### EXTRACTED DATA
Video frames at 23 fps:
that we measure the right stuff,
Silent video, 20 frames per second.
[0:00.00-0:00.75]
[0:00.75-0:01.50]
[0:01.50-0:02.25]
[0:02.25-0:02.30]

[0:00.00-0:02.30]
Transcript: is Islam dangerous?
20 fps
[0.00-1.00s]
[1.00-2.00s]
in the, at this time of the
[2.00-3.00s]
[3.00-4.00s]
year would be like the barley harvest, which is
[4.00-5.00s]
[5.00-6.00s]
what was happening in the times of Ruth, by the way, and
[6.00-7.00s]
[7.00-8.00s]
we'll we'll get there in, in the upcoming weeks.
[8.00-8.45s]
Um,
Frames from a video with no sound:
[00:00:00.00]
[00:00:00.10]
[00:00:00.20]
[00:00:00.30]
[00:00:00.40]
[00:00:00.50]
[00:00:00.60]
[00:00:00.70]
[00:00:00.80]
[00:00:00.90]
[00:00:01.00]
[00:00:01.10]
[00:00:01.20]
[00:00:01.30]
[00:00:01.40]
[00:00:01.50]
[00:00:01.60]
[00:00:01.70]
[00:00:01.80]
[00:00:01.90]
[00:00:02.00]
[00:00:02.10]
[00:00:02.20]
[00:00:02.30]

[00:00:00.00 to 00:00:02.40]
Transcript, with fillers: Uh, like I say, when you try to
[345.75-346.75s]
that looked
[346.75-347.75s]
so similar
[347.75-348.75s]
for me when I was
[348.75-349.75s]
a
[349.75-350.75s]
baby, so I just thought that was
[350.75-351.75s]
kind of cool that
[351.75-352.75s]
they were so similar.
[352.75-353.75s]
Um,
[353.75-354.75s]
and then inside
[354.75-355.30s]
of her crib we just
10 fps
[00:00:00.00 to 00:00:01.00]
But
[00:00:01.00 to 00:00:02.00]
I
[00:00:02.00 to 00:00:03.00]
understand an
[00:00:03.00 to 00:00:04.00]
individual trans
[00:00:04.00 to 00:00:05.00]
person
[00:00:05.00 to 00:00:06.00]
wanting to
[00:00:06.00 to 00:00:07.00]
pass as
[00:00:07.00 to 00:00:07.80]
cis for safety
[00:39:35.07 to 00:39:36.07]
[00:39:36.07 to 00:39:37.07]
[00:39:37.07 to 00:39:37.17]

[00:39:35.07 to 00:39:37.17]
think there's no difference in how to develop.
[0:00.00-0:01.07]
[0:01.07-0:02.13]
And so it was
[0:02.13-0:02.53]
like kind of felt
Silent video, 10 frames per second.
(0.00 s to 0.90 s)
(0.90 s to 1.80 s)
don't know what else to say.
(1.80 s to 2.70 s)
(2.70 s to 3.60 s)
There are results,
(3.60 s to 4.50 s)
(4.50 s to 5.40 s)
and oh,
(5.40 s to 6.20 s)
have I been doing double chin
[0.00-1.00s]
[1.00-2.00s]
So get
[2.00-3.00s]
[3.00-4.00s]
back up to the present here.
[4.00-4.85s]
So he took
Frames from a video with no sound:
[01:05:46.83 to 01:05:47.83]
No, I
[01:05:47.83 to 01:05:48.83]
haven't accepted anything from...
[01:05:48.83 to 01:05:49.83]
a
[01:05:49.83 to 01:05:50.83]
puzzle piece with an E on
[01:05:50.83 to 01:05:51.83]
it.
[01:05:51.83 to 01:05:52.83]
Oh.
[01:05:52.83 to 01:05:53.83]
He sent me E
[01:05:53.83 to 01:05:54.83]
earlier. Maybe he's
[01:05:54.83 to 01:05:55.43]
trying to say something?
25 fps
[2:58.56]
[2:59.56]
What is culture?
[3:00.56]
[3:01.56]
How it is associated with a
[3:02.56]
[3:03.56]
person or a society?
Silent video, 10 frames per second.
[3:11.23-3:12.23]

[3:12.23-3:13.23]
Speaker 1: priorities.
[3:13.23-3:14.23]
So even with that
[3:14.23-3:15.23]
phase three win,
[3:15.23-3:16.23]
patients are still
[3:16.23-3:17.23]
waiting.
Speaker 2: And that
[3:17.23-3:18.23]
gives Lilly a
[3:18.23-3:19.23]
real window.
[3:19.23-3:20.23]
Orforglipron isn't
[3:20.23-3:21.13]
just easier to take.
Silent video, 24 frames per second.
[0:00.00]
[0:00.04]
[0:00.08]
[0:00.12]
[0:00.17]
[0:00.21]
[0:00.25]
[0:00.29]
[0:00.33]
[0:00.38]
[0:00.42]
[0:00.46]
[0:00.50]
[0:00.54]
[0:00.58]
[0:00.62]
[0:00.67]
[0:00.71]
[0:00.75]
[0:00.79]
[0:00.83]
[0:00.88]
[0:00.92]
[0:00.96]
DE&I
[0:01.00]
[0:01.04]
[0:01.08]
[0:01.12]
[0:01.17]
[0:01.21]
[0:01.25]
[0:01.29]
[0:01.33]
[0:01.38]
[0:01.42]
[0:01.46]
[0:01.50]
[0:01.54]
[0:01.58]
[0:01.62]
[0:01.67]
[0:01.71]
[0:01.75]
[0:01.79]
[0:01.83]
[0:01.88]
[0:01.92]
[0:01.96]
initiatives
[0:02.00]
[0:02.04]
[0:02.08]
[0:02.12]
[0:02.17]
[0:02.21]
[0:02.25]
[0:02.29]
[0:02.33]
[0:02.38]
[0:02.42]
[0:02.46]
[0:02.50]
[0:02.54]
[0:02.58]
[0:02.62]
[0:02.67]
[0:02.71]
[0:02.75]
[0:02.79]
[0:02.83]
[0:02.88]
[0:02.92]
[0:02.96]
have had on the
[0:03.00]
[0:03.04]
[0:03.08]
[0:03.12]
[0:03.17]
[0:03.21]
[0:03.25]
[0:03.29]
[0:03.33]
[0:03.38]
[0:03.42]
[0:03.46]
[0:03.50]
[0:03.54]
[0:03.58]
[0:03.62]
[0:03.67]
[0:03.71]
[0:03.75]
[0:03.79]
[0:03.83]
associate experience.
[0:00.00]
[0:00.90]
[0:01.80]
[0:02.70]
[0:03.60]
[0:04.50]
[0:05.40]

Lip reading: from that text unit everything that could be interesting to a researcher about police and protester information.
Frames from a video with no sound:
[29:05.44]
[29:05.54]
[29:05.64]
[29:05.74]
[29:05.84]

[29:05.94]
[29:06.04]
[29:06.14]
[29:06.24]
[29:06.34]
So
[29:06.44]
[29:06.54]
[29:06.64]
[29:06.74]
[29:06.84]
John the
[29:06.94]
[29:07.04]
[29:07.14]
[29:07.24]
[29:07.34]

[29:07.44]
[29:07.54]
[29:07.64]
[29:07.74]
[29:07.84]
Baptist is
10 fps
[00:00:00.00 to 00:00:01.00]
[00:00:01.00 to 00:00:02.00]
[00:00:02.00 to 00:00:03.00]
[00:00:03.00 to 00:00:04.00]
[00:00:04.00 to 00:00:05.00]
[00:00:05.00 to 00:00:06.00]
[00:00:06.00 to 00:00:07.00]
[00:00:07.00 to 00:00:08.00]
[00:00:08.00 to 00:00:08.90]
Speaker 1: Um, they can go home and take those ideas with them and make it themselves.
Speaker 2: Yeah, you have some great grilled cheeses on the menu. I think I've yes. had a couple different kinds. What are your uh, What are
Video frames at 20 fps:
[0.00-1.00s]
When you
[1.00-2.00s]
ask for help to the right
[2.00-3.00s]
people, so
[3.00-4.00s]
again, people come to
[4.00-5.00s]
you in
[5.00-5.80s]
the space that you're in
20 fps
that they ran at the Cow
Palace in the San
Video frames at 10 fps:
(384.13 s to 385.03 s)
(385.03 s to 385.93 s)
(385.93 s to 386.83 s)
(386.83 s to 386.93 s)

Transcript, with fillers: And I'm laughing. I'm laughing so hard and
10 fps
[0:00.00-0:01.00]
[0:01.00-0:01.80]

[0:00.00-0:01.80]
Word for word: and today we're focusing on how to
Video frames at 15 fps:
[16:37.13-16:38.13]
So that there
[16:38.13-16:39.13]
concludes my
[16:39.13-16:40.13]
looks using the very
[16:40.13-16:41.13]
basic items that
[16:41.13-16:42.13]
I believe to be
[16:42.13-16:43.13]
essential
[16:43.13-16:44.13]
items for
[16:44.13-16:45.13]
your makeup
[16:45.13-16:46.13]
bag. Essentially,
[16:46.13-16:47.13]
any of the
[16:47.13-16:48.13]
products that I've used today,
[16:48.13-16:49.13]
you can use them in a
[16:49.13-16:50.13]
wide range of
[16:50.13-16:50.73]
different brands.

### WHAT THIS TASK INVOLVES
Each line from the one containing "(385.93 s to 386.83 s)" through the end of the entries, both included, is to be returned exactly, with no other lines.

### YOUR RESPONSE
(385.93 s to 386.83 s)
(386.83 s to 386.93 s)

Transcript, with fillers: And I'm laughing. I'm laughing so hard and
10 fps
[0:00.00-0:01.00]
[0:01.00-0:01.80]

[0:00.00-0:01.80]
Word for word: and today we're focusing on how to
Video frames at 15 fps:
[16:37.13-16:38.13]
So that there
[16:38.13-16:39.13]
concludes my
[16:39.13-16:40.13]
looks using the very
[16:40.13-16:41.13]
basic items that
[16:41.13-16:42.13]
I believe to be
[16:42.13-16:43.13]
essential
[16:43.13-16:44.13]
items for
[16:44.13-16:45.13]
your makeup
[16:45.13-16:46.13]
bag. Essentially,
[16:46.13-16:47.13]
any of the
[16:47.13-16:48.13]
products that I've used today,
[16:48.13-16:49.13]
you can use them in a
[16:49.13-16:50.13]
wide range of
[16:50.13-16:50.73]
different brands.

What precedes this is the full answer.